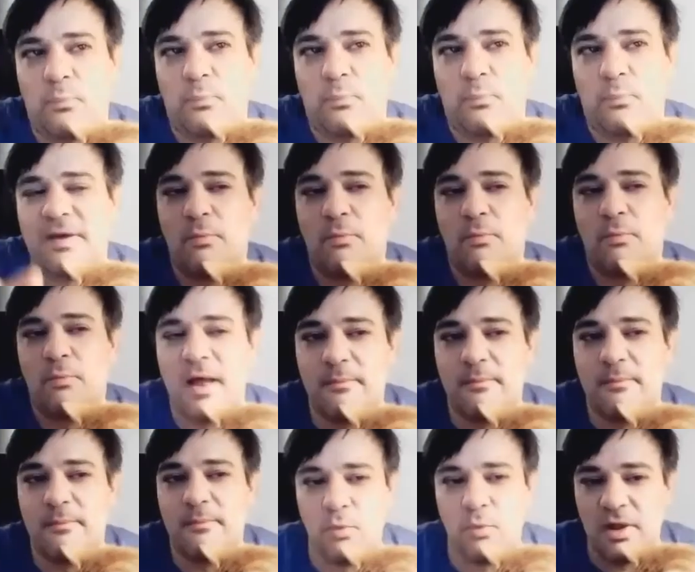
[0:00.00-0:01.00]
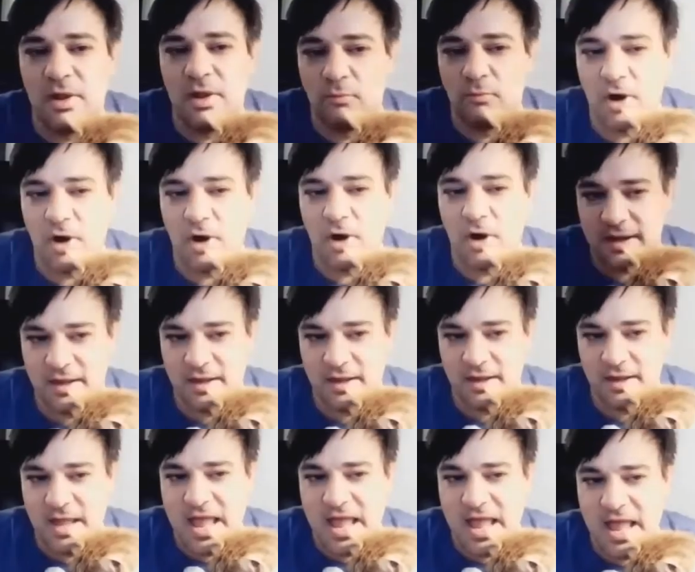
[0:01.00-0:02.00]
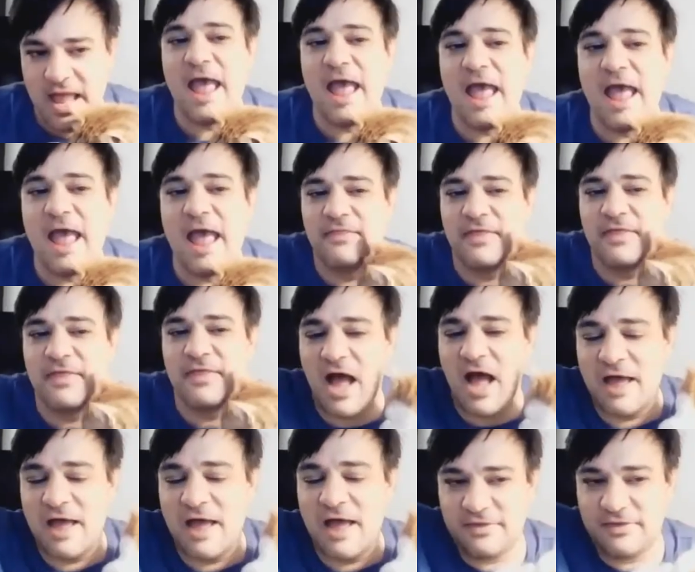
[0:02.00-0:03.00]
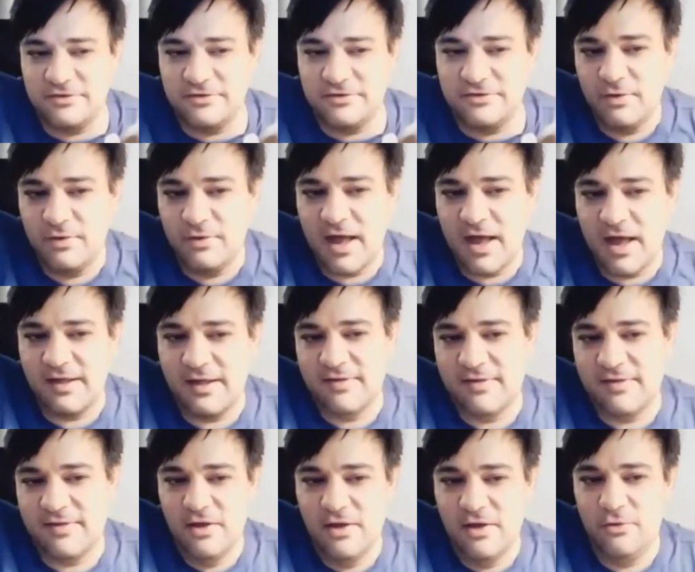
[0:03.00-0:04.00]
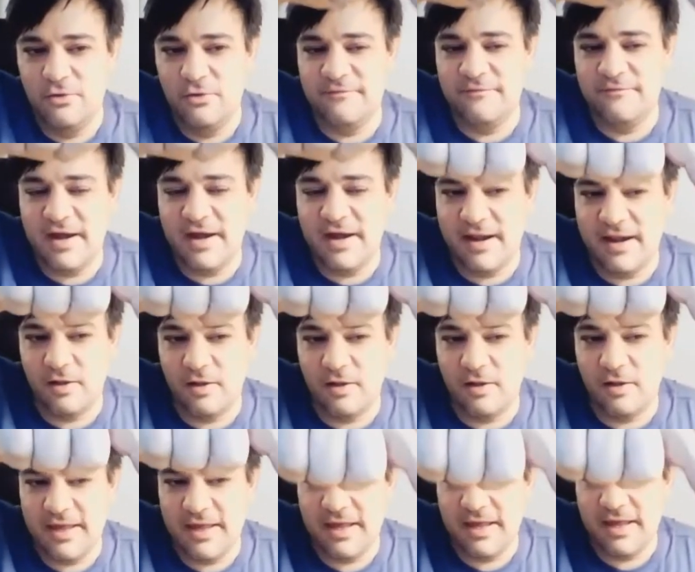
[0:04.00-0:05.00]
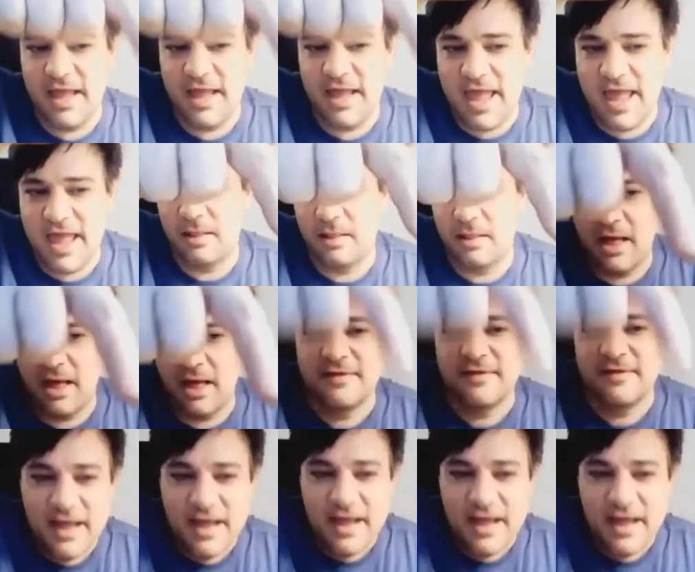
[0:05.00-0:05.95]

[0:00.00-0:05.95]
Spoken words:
what's that? Wilhelm Reich. The guy that the two guys who invented NLP analyzed,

[What you are asked to do]: What is needed is every line of the data above, set down exactly but with the images left out.

[Task solution]:
[0:00.00-0:01.00]
[0:01.00-0:02.00]
[0:02.00-0:03.00]
[0:03.00-0:04.00]
[0:04.00-0:05.00]
[0:05.00-0:05.95]

[0:00.00-0:05.95]
Spoken words:
what's that? Wilhelm Reich. The guy that the two guys who invented NLP analyzed,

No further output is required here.